▸ WORK TO COMPLETE: Nothing but the records, copied exactly and stripped of pictures, should be in the answer.

SUPPLIED DATA section start

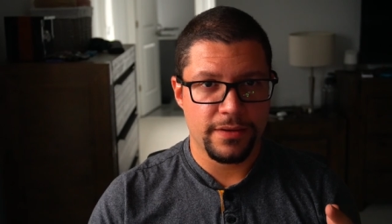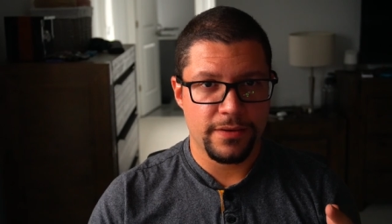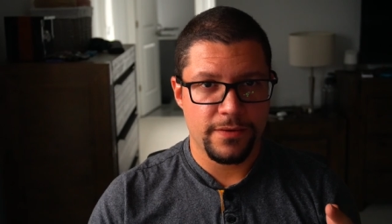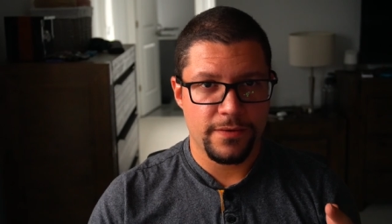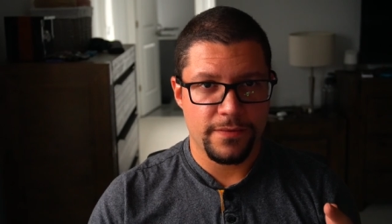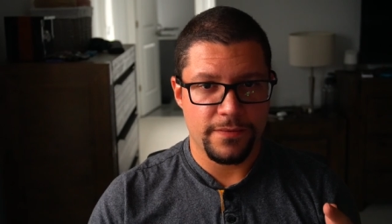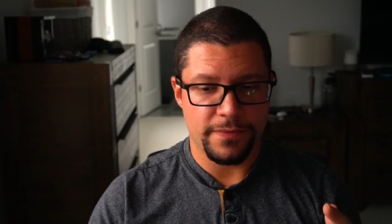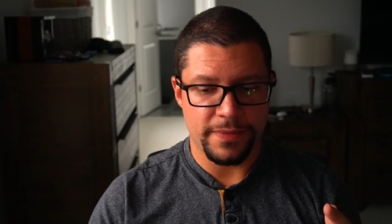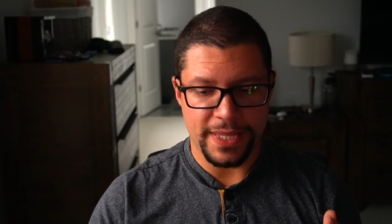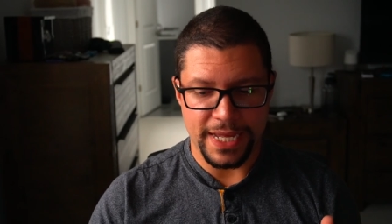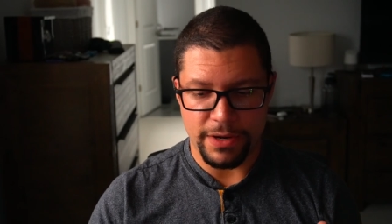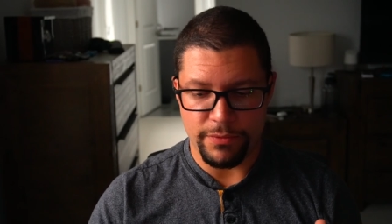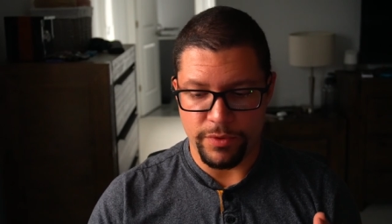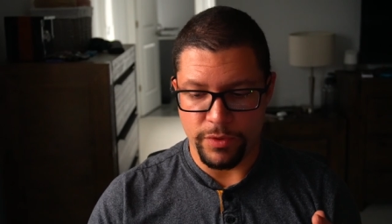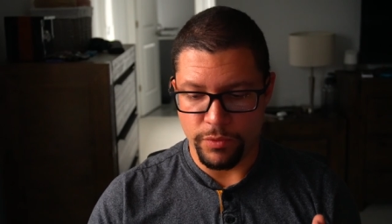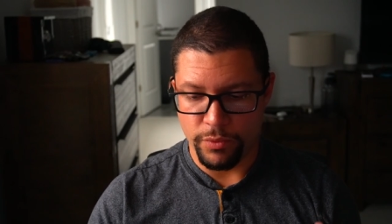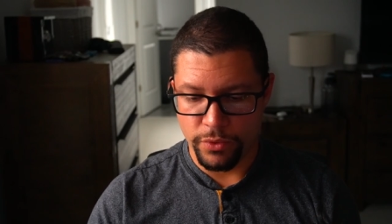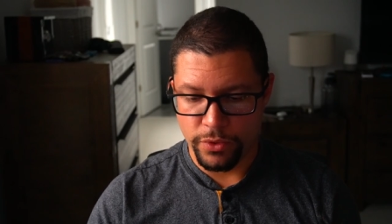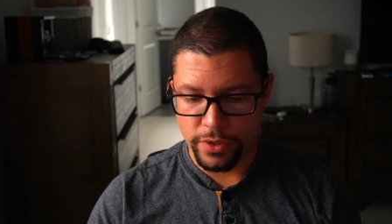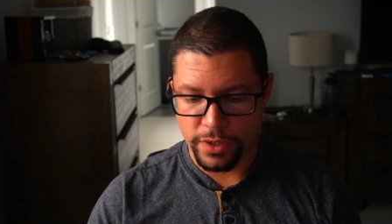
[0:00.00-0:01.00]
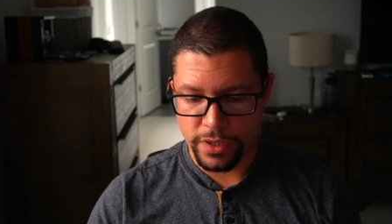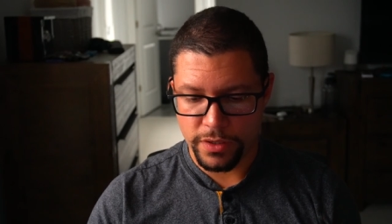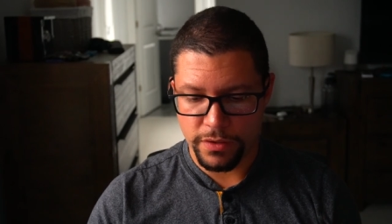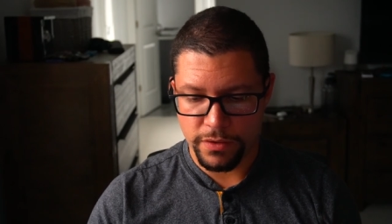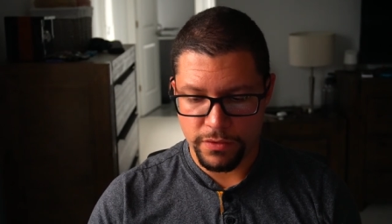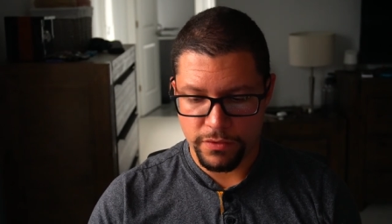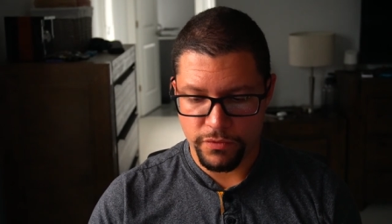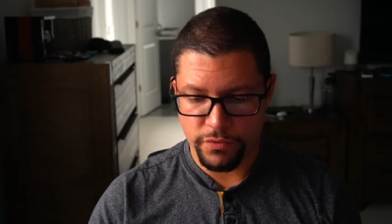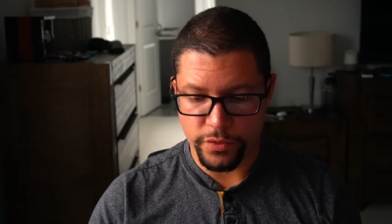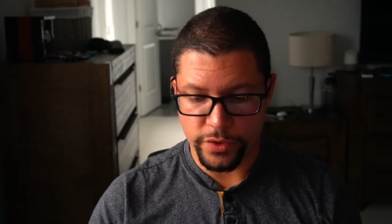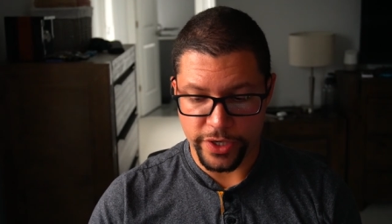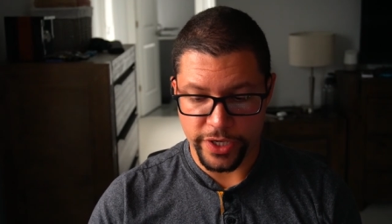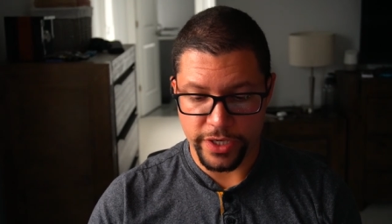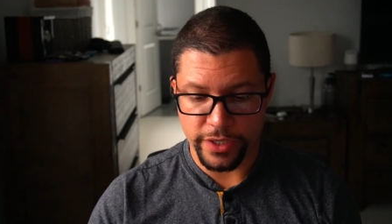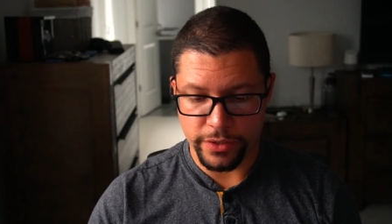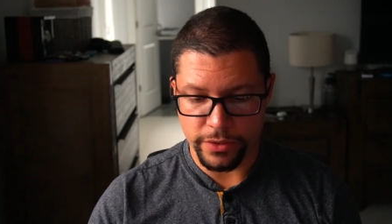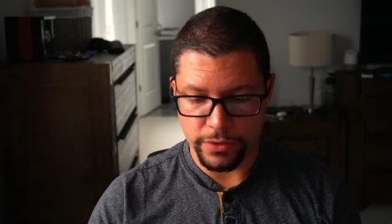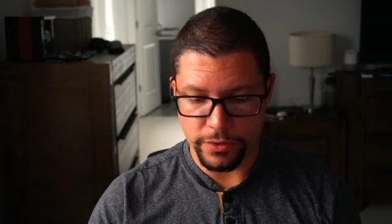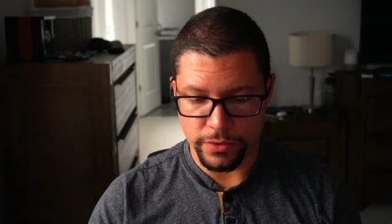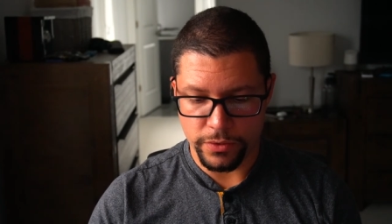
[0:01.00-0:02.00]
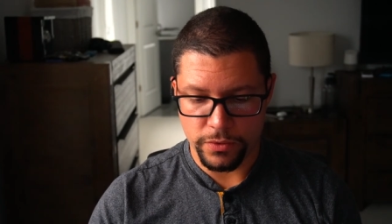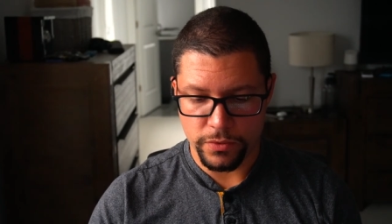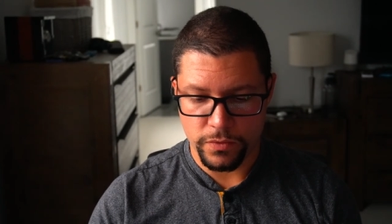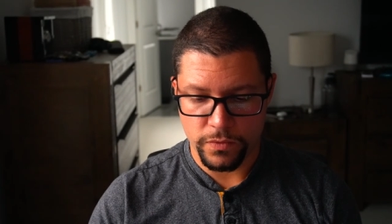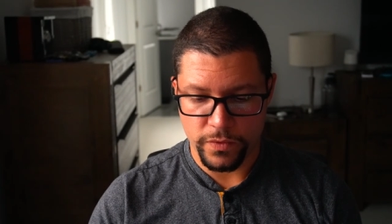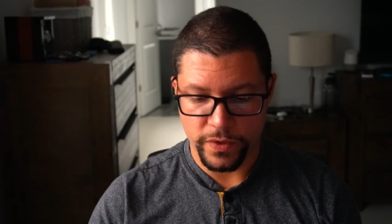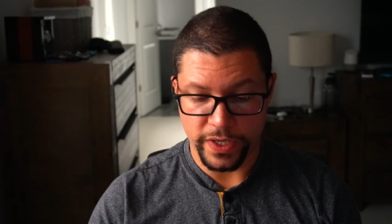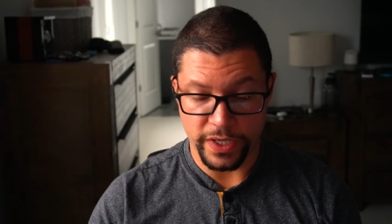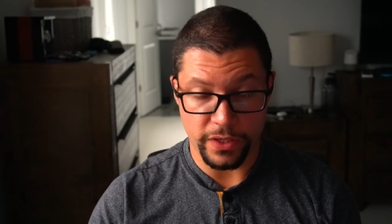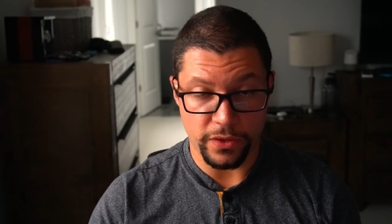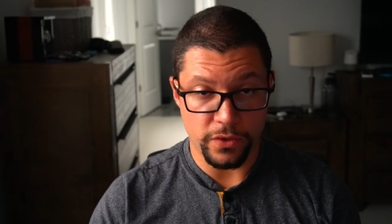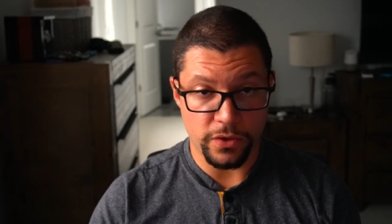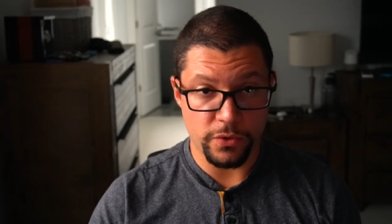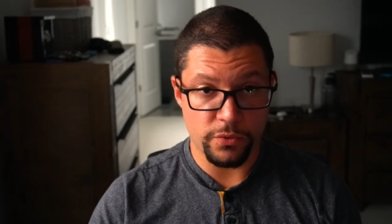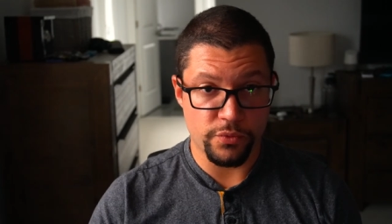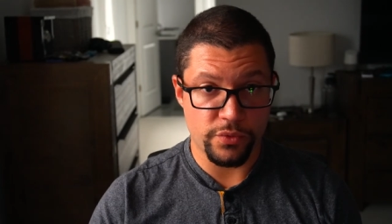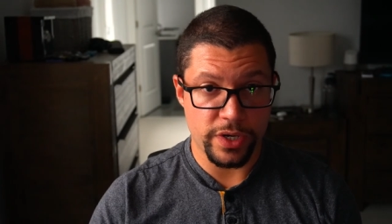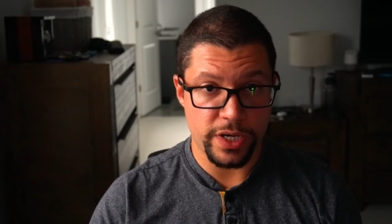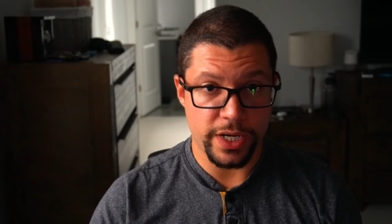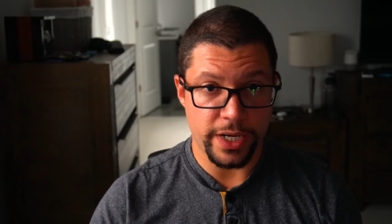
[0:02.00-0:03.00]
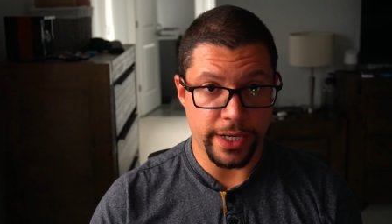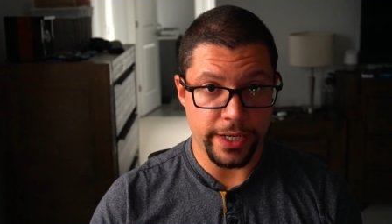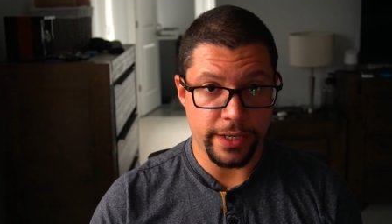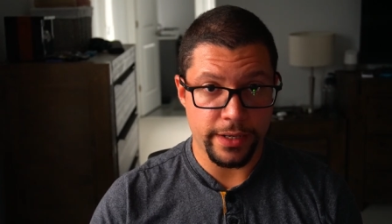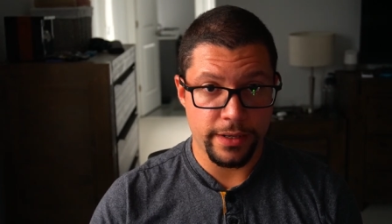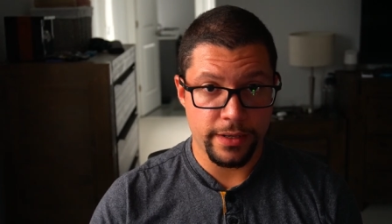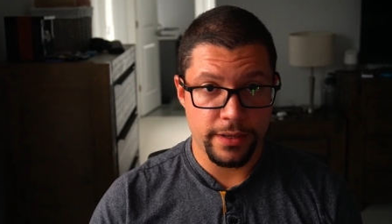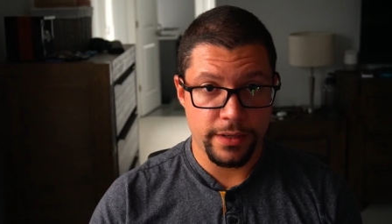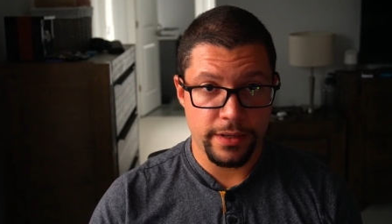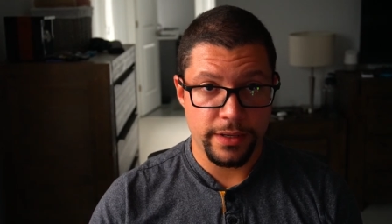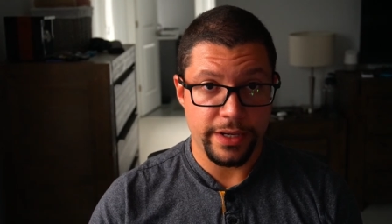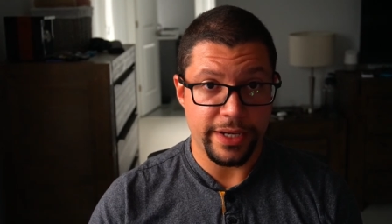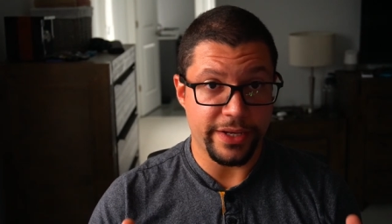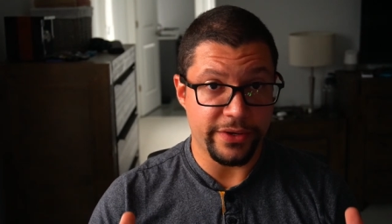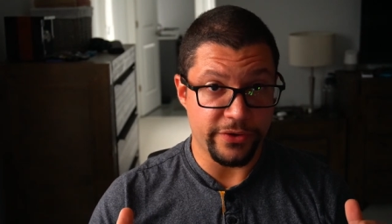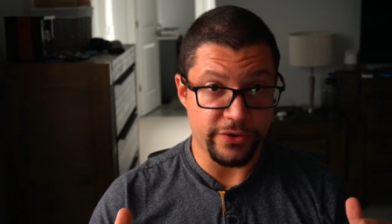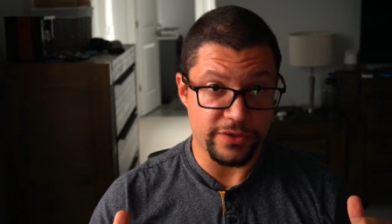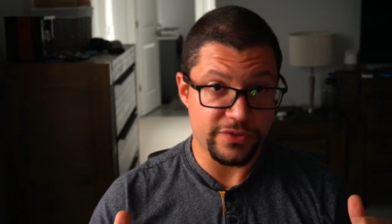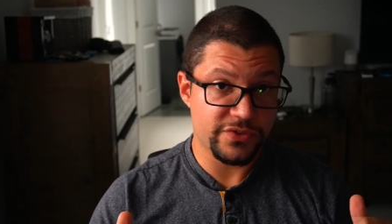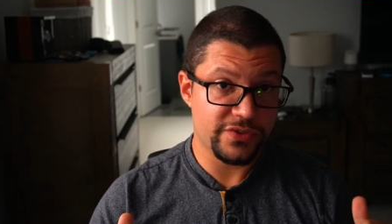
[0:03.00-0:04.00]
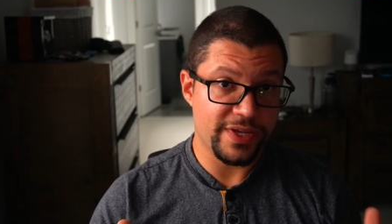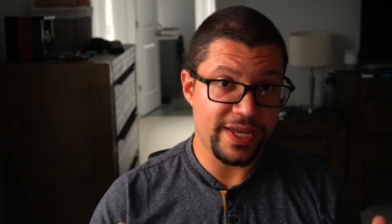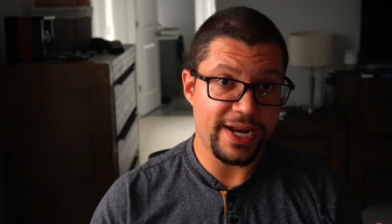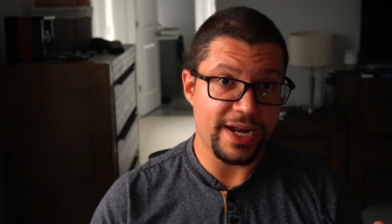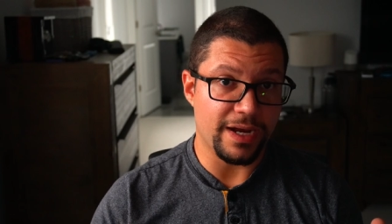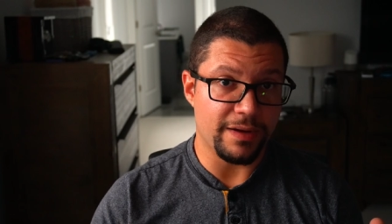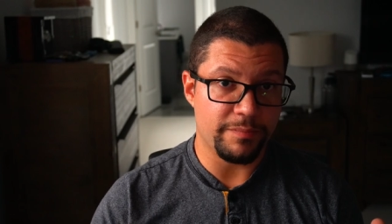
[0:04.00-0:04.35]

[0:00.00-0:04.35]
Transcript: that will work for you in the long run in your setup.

SUPPLIED DATA section end

▸ ANSWER SPACE:
[0:00.00-0:01.00]
[0:01.00-0:02.00]
[0:02.00-0:03.00]
[0:03.00-0:04.00]
[0:04.00-0:04.35]

[0:00.00-0:04.35]
Transcript: that will work for you in the long run in your setup.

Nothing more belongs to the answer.